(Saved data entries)
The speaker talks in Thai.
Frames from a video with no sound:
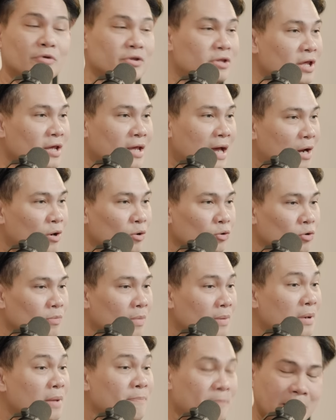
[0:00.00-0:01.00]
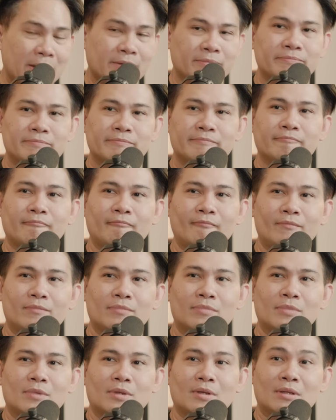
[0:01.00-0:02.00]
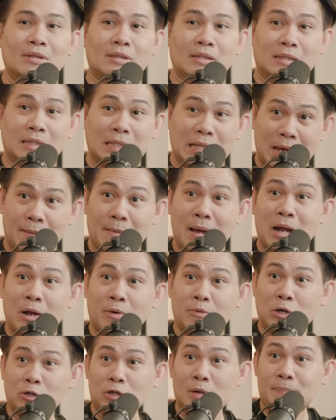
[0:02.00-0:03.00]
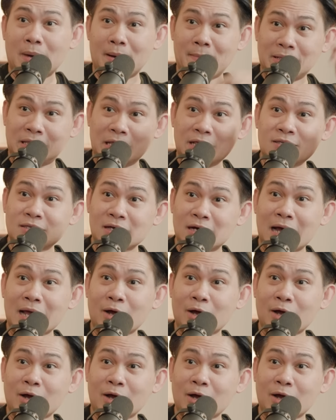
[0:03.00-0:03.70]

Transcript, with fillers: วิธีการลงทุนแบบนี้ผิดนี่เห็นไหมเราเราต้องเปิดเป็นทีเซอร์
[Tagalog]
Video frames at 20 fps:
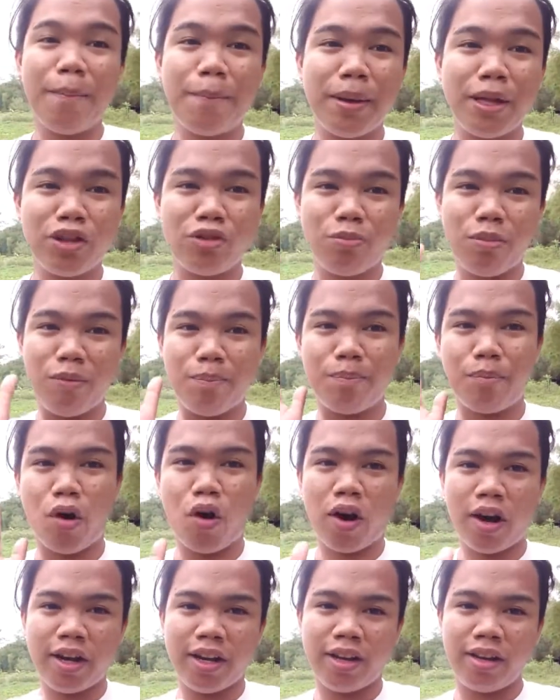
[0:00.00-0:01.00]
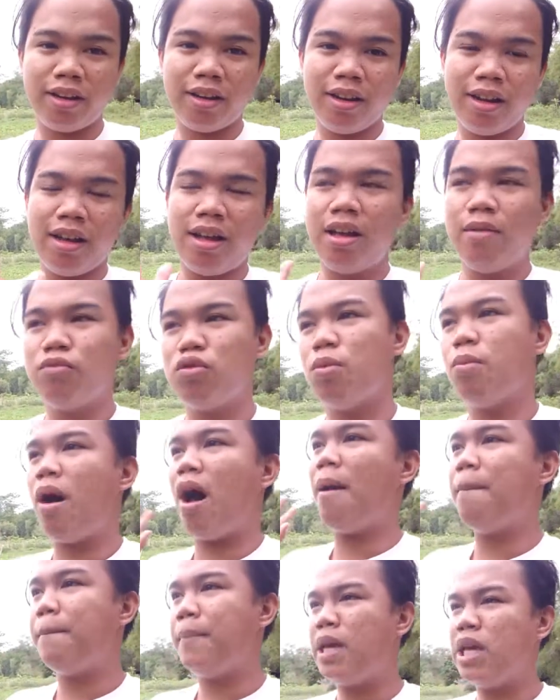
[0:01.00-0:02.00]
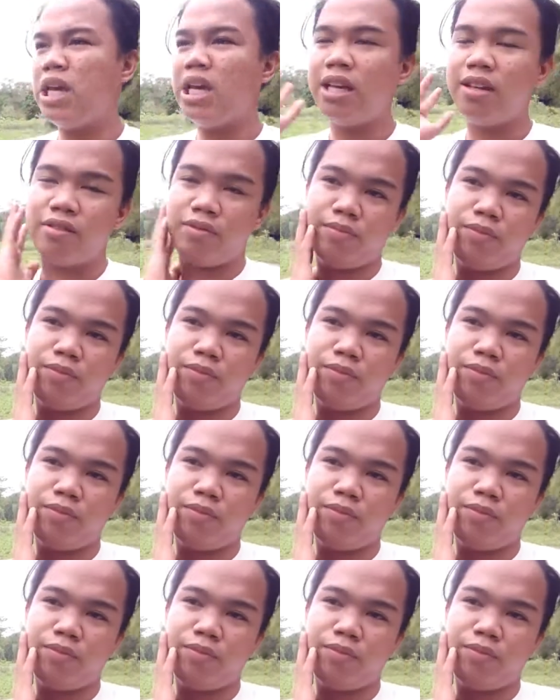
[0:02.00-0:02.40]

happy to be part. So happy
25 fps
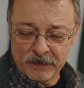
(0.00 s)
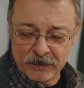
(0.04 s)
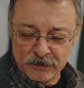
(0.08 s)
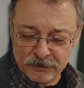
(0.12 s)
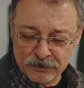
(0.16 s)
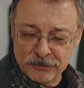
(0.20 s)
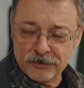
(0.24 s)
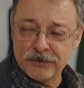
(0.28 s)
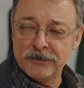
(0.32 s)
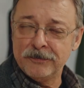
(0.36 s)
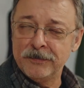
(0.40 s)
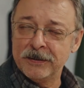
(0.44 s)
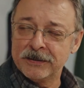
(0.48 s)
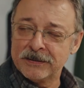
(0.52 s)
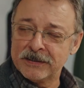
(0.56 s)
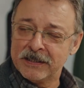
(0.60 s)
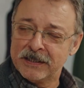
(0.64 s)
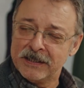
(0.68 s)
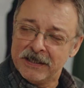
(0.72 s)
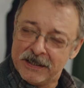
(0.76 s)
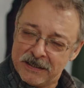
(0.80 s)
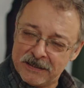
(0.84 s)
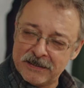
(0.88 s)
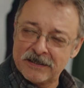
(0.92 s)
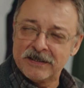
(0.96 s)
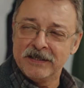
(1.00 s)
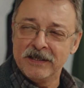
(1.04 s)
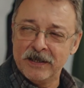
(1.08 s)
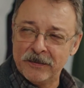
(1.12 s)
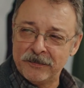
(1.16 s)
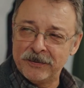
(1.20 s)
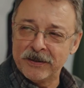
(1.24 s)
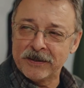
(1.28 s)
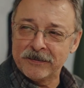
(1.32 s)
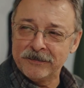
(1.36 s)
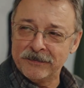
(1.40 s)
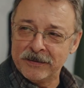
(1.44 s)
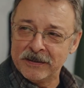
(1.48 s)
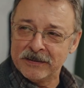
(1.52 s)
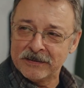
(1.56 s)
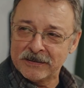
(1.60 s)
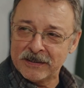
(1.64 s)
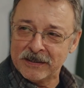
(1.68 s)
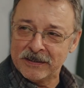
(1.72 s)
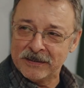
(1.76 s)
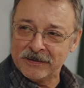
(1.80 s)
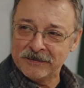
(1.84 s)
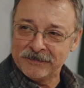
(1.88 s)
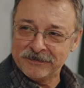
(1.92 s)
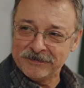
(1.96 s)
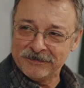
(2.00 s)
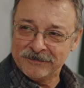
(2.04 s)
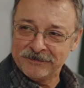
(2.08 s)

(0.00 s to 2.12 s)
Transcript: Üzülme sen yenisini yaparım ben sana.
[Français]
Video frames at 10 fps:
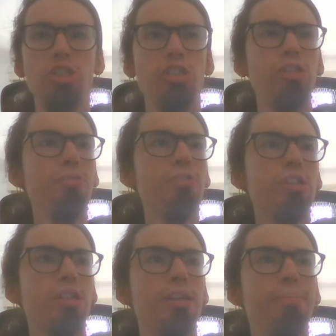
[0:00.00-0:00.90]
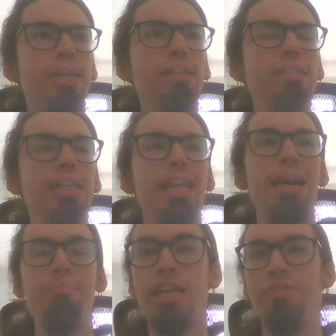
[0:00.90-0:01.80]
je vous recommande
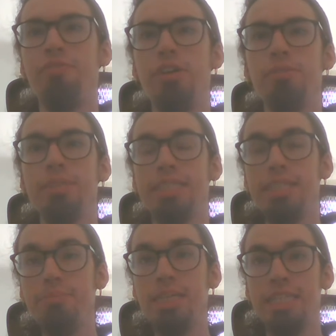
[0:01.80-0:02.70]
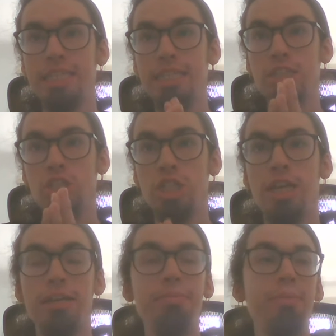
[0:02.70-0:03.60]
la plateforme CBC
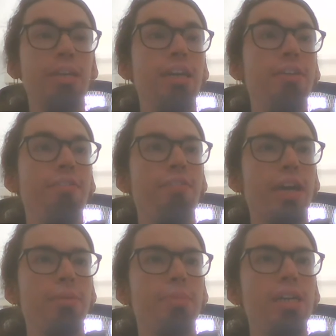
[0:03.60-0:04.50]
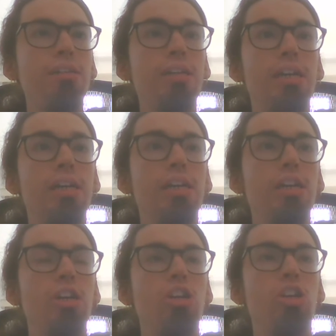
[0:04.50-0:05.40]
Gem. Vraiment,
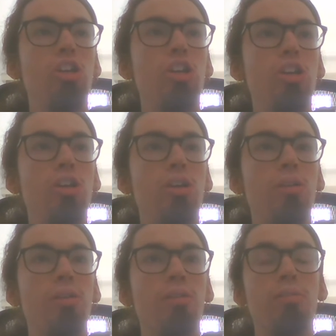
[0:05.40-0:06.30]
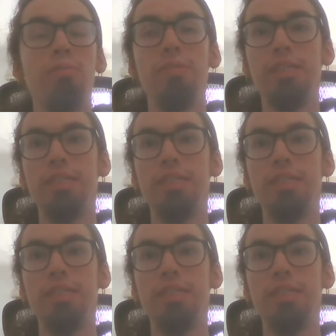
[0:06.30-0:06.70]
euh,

:: Task to carry out ::
Give every record again word for word, pictures excluded.

:: Final answer ::
The speaker talks in Thai.
Frames from a video with no sound:
[0:00.00-0:01.00]
[0:01.00-0:02.00]
[0:02.00-0:03.00]
[0:03.00-0:03.70]

Transcript, with fillers: วิธีการลงทุนแบบนี้ผิดนี่เห็นไหมเราเราต้องเปิดเป็นทีเซอร์
[Tagalog]
Video frames at 20 fps:
[0:00.00-0:01.00]
[0:01.00-0:02.00]
[0:02.00-0:02.40]

happy to be part. So happy
25 fps
(0.00 s)
(0.04 s)
(0.08 s)
(0.12 s)
(0.16 s)
(0.20 s)
(0.24 s)
(0.28 s)
(0.32 s)
(0.36 s)
(0.40 s)
(0.44 s)
(0.48 s)
(0.52 s)
(0.56 s)
(0.60 s)
(0.64 s)
(0.68 s)
(0.72 s)
(0.76 s)
(0.80 s)
(0.84 s)
(0.88 s)
(0.92 s)
(0.96 s)
(1.00 s)
(1.04 s)
(1.08 s)
(1.12 s)
(1.16 s)
(1.20 s)
(1.24 s)
(1.28 s)
(1.32 s)
(1.36 s)
(1.40 s)
(1.44 s)
(1.48 s)
(1.52 s)
(1.56 s)
(1.60 s)
(1.64 s)
(1.68 s)
(1.72 s)
(1.76 s)
(1.80 s)
(1.84 s)
(1.88 s)
(1.92 s)
(1.96 s)
(2.00 s)
(2.04 s)
(2.08 s)

(0.00 s to 2.12 s)
Transcript: Üzülme sen yenisini yaparım ben sana.
[Français]
Video frames at 10 fps:
[0:00.00-0:00.90]
[0:00.90-0:01.80]
je vous recommande
[0:01.80-0:02.70]
[0:02.70-0:03.60]
la plateforme CBC
[0:03.60-0:04.50]
[0:04.50-0:05.40]
Gem. Vraiment,
[0:05.40-0:06.30]
[0:06.30-0:06.70]
euh,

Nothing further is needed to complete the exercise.